Gouldesbrough smiled faintly and shook his head. He was not convinced, but it was plain that he was comforted by what Guest had said.

His smile was melancholy and gently sad; and in the electric radiance of the huge mysterious room he seemed like some eager and kindly priest or minister who bewailed the sins of his flock, but with a humorous and human understanding of mortal frailty.

And there he stood, the greatest genius of modern times, and also one of the most cruel and criminal of living men. Yet so strange and tortuous is the human soul, so enslaved can conscience be by the abnormal mind, that he thought of himself as nothing but a devoted lover.

His passion and desire for this girl were horrible in their egotism and their intensity alike. But the man with the marvellous brain thought that the one thing which set him apart from the herd and redeemed him for his crime was his love for Marjorie Poole. He really, honestly and truly, believed that!

It was not without reason that Donald Megbie had seen the blaze of insanity in Sir William's eyes. A supreme genius is very seldom sane. Professor Lombroso has said so, Max Nordau agitated scientific Europe by saying it a few years ago.

Yet some one more important said it many years before—

"Great wits are sure to madness near allied,
And thin partitions do their bounds divide."

"So the matter rests there?" Guest asked.

"Yes," Sir William answered; "but I have altered the day of the demonstration.
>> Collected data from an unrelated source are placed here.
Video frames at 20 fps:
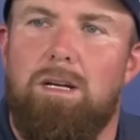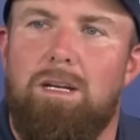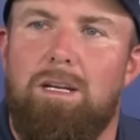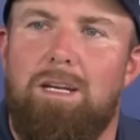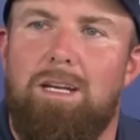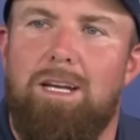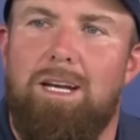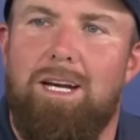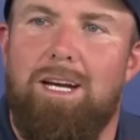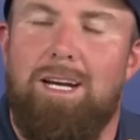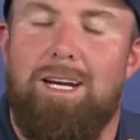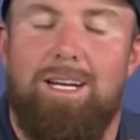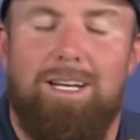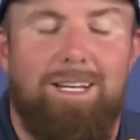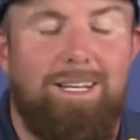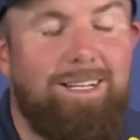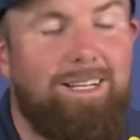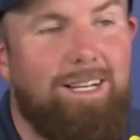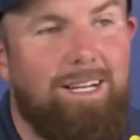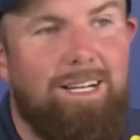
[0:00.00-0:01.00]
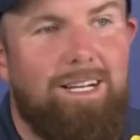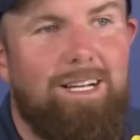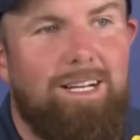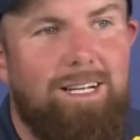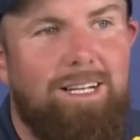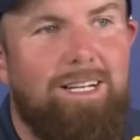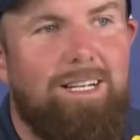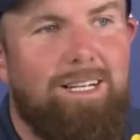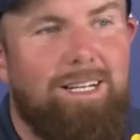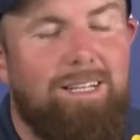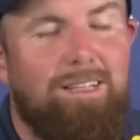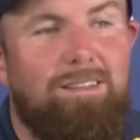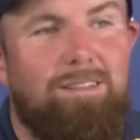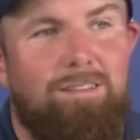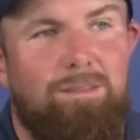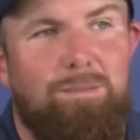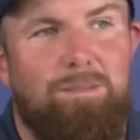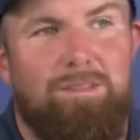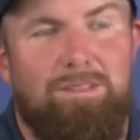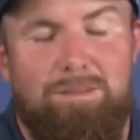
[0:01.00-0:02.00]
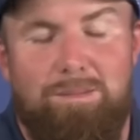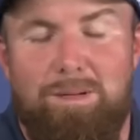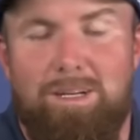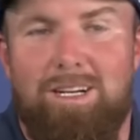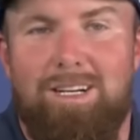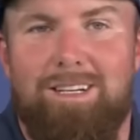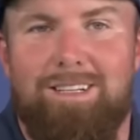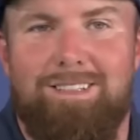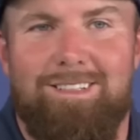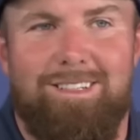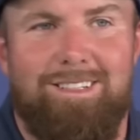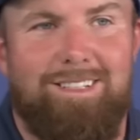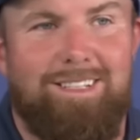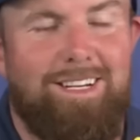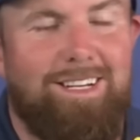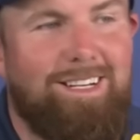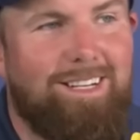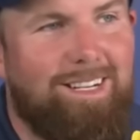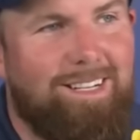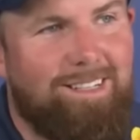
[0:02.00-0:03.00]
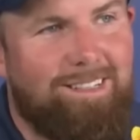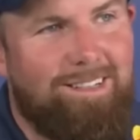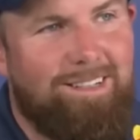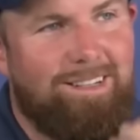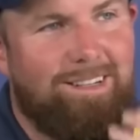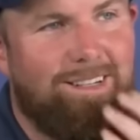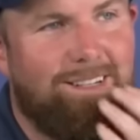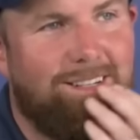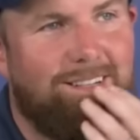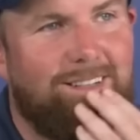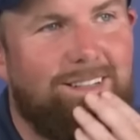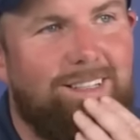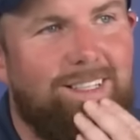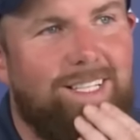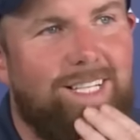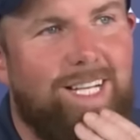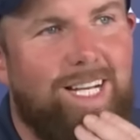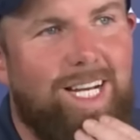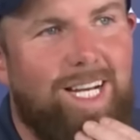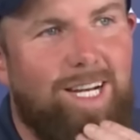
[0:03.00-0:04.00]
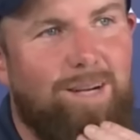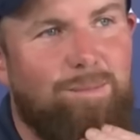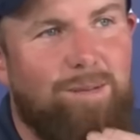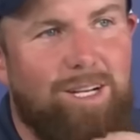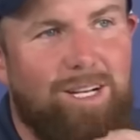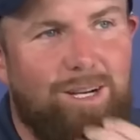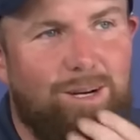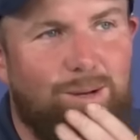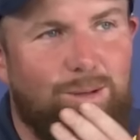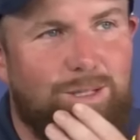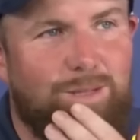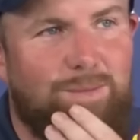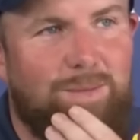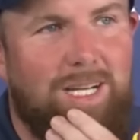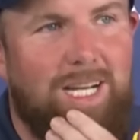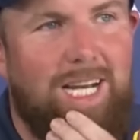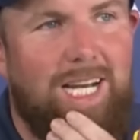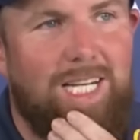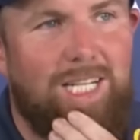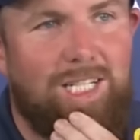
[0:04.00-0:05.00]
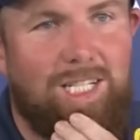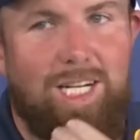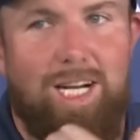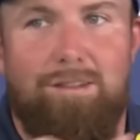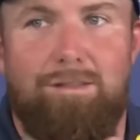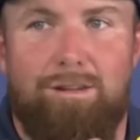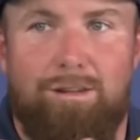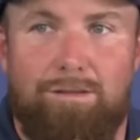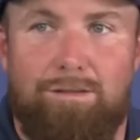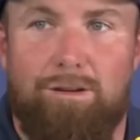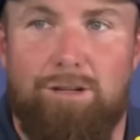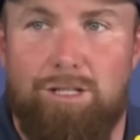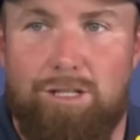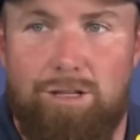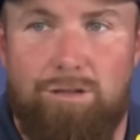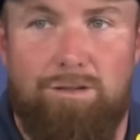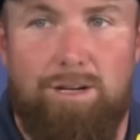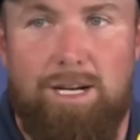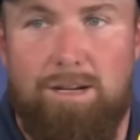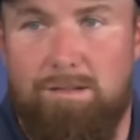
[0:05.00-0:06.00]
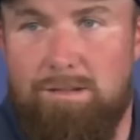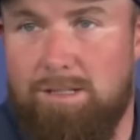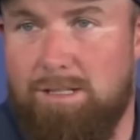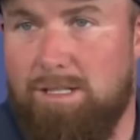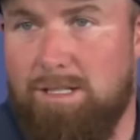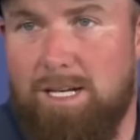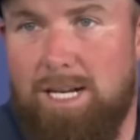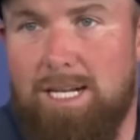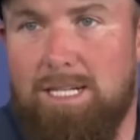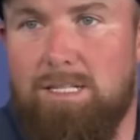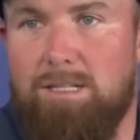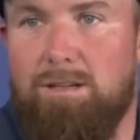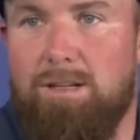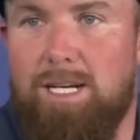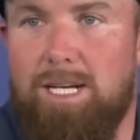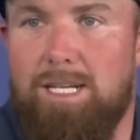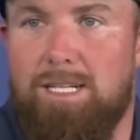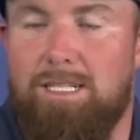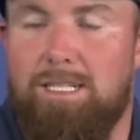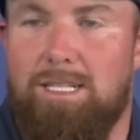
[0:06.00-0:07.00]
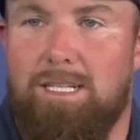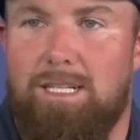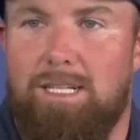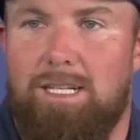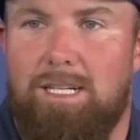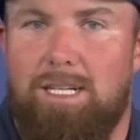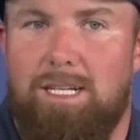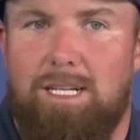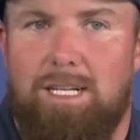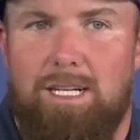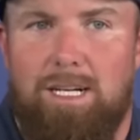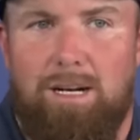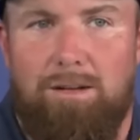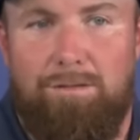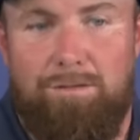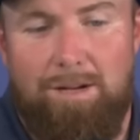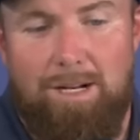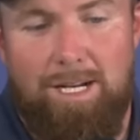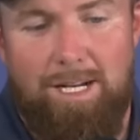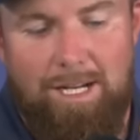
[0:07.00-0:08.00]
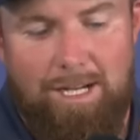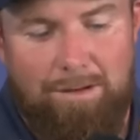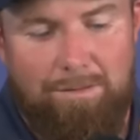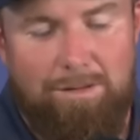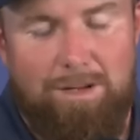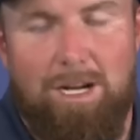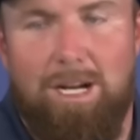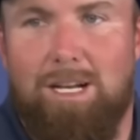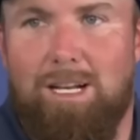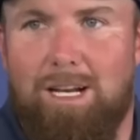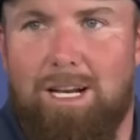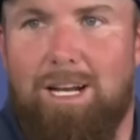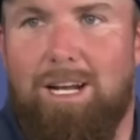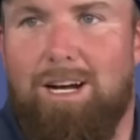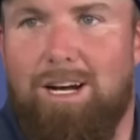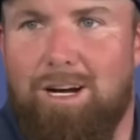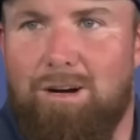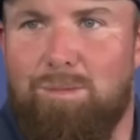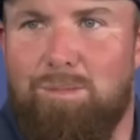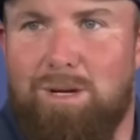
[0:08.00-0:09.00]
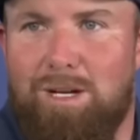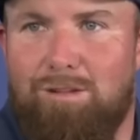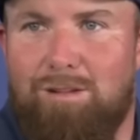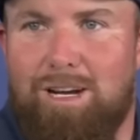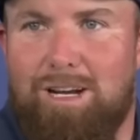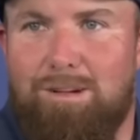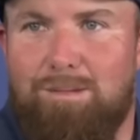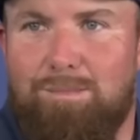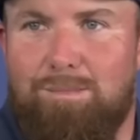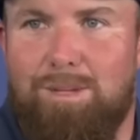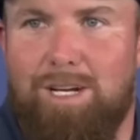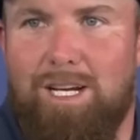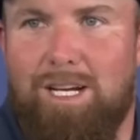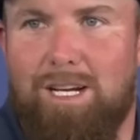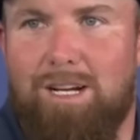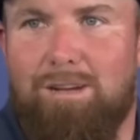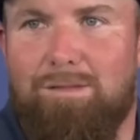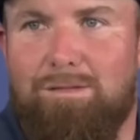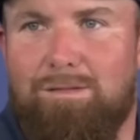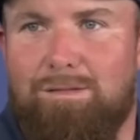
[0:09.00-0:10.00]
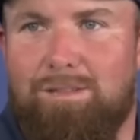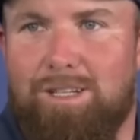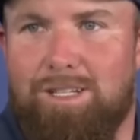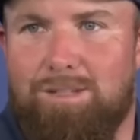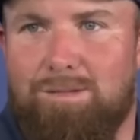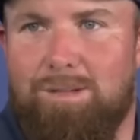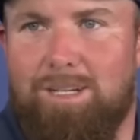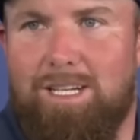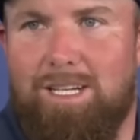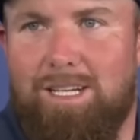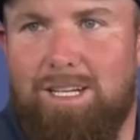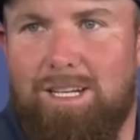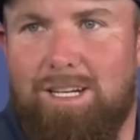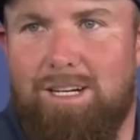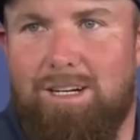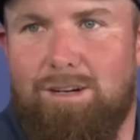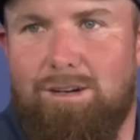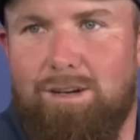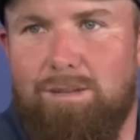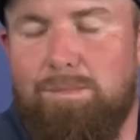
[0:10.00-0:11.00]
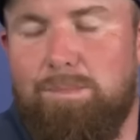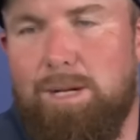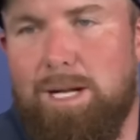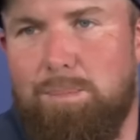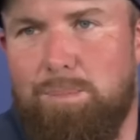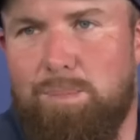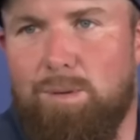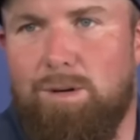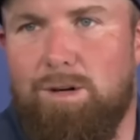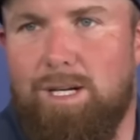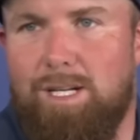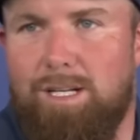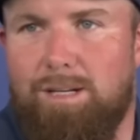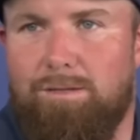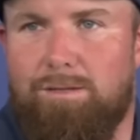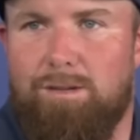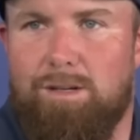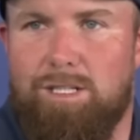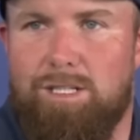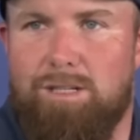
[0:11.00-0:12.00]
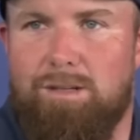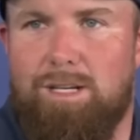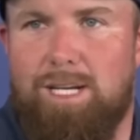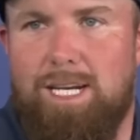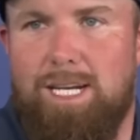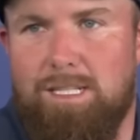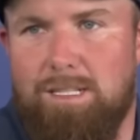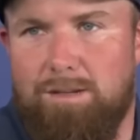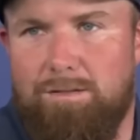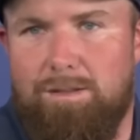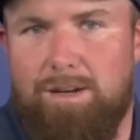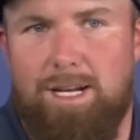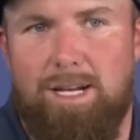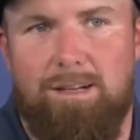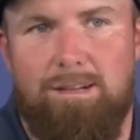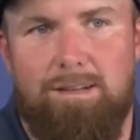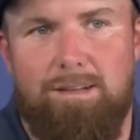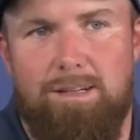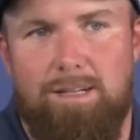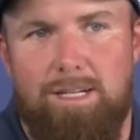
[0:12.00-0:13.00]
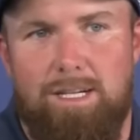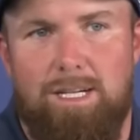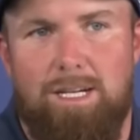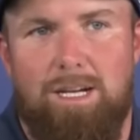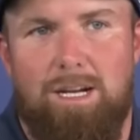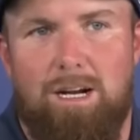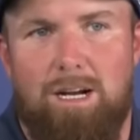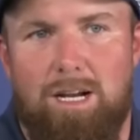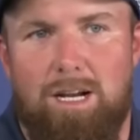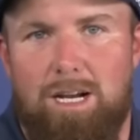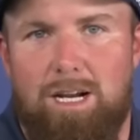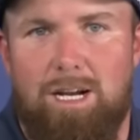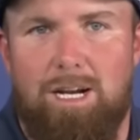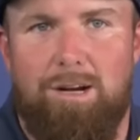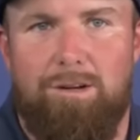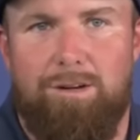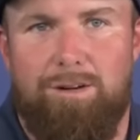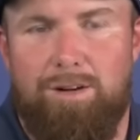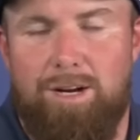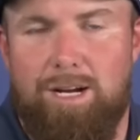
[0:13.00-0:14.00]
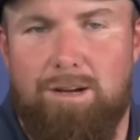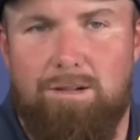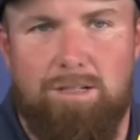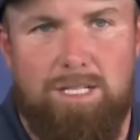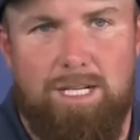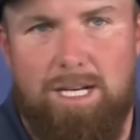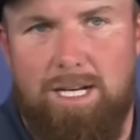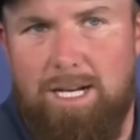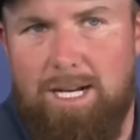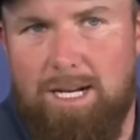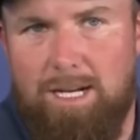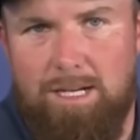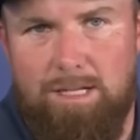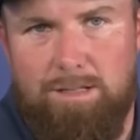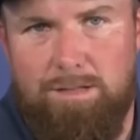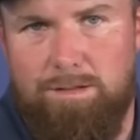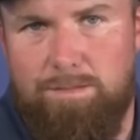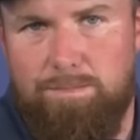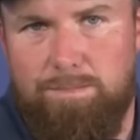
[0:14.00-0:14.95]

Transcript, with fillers: quite wipe off your face. To be honest, I said that to my coach and my agent after the first 2 rounds, last 2 days. I feel like I've gotten a lot out of my golf this week. You know, I played poorly the first 2 days. I felt got a lot out of the rounds, and that is,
There is no need to wait after all! Everything is prepared. I have sent out cards for Friday next, three days from now."

Guest poured out some more of the spirit. He laughed rather contemptuously.

"Can't wait, then!" he said. "I'm glad I'm free from these entanglements, William. Of course it doesn't matter when the people come to see the thing at work. As you say, everything is quite ready. But there is another thing to be considered. What about Rathbone? He's no more use to us now, and he must be got rid of. Shall I go down-stairs and kill him?"

He said it with the indifference with which he might have proposed to wash his hands.